Dans quelques mois, après 18 mois de travaux, ce barrage situé sur les communes de Lacombe (11) et Arfons (81) sera définitivement en eaux et pourra, avec ses 8 millions de m3 retenus remplir la mission attendue :
> 4 millions de m3 alimenteront en eau potable les départements du Tarn, de la Haute Garonne et de l'Aude. Ils viendront compléter les ressources du seul système alimentaire existant qu'est la retenue des Cammazes, en prévision notamment des demandes d'eau potable croissantes d'ici une décennie. En cas de grande sécheresse analogue aux années 19891990 où des restrictions de consommation avaient été nécessaires, son existence sera un grand soulagement,
> 2,6 millions de m3 seront répartis pour l'irrigation dont la moitié pour l'Aude et l'autre moitié pour le Tarn et la Haute Garonne (en garantie des volumes délivrés à partir des Cammazes),
> 0,5 millions
de m3 seront destinés à alimenter le Canal du Midi conçu
et réalisé entre 1666 et 1681 par Pierre Paul Riquet et son
proche collaborateur François Andreossy.
ÿ Les 0,9 millions de m3 restant permettront de garantir un débit
de salubrité à l'aval des ouvrages de la prise d'Alzeau.

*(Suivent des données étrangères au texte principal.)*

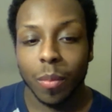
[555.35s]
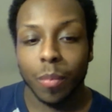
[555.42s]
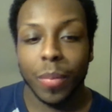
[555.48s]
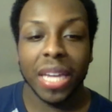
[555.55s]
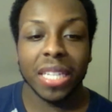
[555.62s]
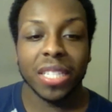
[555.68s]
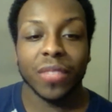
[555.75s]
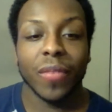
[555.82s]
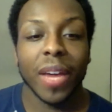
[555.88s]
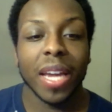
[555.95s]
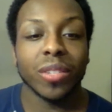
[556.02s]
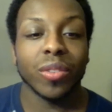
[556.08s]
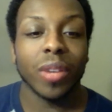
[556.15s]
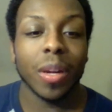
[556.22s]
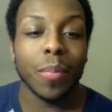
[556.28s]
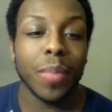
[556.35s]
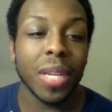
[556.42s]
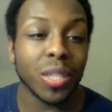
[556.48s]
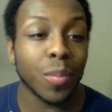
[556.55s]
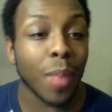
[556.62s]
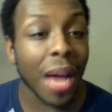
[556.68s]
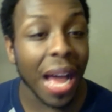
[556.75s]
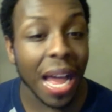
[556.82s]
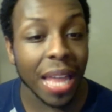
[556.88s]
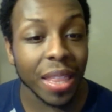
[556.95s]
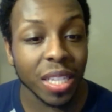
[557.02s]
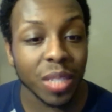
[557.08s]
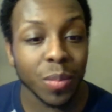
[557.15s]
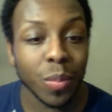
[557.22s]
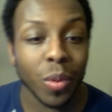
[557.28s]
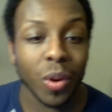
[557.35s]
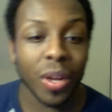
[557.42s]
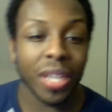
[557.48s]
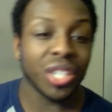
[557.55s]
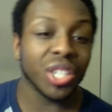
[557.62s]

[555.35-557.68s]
bakes Phaedra a peach pie at this point.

Outre ces fonctions principales, ce barrage offrira un plan d'eau d'une surface de 65 hectares à retenue normale dans un site exceptionnel et sera certainement le rendez-vous de beaucoup d'excursionnistes et d'amateurs d'activités halieutiques.
Le choix de
la structure
Les projeteurs chargés de concevoir la structure de l'ouvrage ont envisagé
plusieurs solutions pour réaliser ce barrage.
La solution d'une ossature voûte analogue à celle des Cammazes
n'était pas possible dans le contexte géologique. Ce type d'ouvrage
nécessite la présence de vallées très étroites
situées dans un "verrou rocheux" d'excellente qualité
permettant de venir ancrer la voûte qui assure la retenue des eaux.
Pour information, le dernier ouvrage de ce type construit en France est le
barrage de Puylaurent en Lozère mis en eau en 1996 pour le compte d'EDF.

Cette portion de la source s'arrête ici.